We deliver insulin into our subcutaneous tissue, where it absorbs into our bloodstream, the speed of absorption is determined by the type of insulin being used.
I’ve been thinking about this a little bit lately, and it stems from an experience I had during a research study at the University of Minnesota.
I had a visit planned for this study where I was to stay there all day hooked up to a couple IV’s and basically reading, napping or watching garbage on TV. I was to be fasting when I arrived in the morning.
For some reason, I figured that if I had to fast after a certain time of the evening that I was going to go out with a bang! I had a HUGE bowl of ice cream. Now, for me, ice cream is one of those problem foods that is a bit harder to bolus for. I goofed it up a bit and my blood sugar was in the high 300’s when I woke up the next morning. I corrected for it, but when I wake up real high like that, the rest of the day is a bitch and I fight the BG’s all day long.
When I checked in for the study, and after getting the IV’s hooked up, I was still in the low to mid 300’s. The study coordinator needed me to be below 200 before starting the tests. I filled them in on my correction bolus and how much insulin I had on board. They checked with the docs and said that they were going to inject Regular insulin into my bloodstream via the IV.
I thought they were nuts! Regular insulin?! That would take HOURS before anything would happen! They went ahead and put it in the IV. 10 minutes later I was down to target. I just about fell over because I was so surprised. We watched my BG as the rest of my Humalog slowly absorbed it’s way into my system from the early correction bolus, but we were far enough out that the effect was very small.
Little did I know that once the insulin is in the bloodstream, it’s effect is immediate and it has a half-life of about 9 minutes before it’s done and out of the system. Apparently what makes the insulins work faster or slower is the stuff that determines how fast it’s absorbed through the subcutaneous tissue.
The other thing I thought strange was the fact that I did not feel any ill effects of a rapid drop of BG. I suspect (contrary to this experience), that our bodies just don’t like rapid changes.
Same theory with the implantable pumps that have been talked about in the past – from what I remember the insulin is delivered directly into the bloodstream (the portal vein near the liver?).
Can you imagine having insulin that worked right when you bolused? A high blood sugar that was corrected within minutes rather than hours? A meal bolus that could exactly match your digestion?
On the flip side of that coin is a more immediate risk of low blood sugars – say your digestion is delayed due to higher fat or protein content than you expected – your insulin curve would be ahead of your digestion/BG curve. That sounds scary and very dangerous.
If I’m not mistaken, the non-diabetic body releases insulin into the bloodstream based mostly on blood sugar.

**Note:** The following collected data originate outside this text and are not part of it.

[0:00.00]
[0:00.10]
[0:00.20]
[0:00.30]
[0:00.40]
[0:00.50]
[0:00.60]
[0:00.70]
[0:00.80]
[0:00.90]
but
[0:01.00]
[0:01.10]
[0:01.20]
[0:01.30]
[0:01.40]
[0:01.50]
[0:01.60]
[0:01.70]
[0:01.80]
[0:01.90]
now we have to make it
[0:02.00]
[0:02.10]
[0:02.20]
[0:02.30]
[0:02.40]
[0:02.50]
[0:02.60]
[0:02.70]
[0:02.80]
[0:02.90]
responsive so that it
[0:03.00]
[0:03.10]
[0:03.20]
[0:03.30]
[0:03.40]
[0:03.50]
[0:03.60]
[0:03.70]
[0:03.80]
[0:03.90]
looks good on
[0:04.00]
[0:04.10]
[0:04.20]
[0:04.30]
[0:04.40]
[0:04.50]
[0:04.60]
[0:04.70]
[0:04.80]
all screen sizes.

Trying to dose directly into the bloodstream based on anticipated digestions rates would be dangerous. But, with something like a CGMS, you could get pretty darn close, keeping a post meal spike under a really tight threshold and immediately correcting high BGs.

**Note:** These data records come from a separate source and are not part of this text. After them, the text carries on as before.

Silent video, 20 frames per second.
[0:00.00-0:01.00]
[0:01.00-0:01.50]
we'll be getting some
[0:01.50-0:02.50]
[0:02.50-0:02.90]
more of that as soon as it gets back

For those of us using a pump – imagine being able to adjust basal rates in real time! Or even better, use temporary rates right before you need them! For a basal rate change to actually do anything to my blood sugars, I have to make the adjustment at least an hour before I want to see that change. For example, I have to start a temp rate about 1.5 hours before I start playing basketball. I have often times forgotten to start my temp rate, then I’m hustling to keep up with my blood sugars. It would be much easier to make that change 10 minutes before I start.
I wonder if this is the direction that insulin delivery will move towards as the CGMS’s hit the market and start to mature?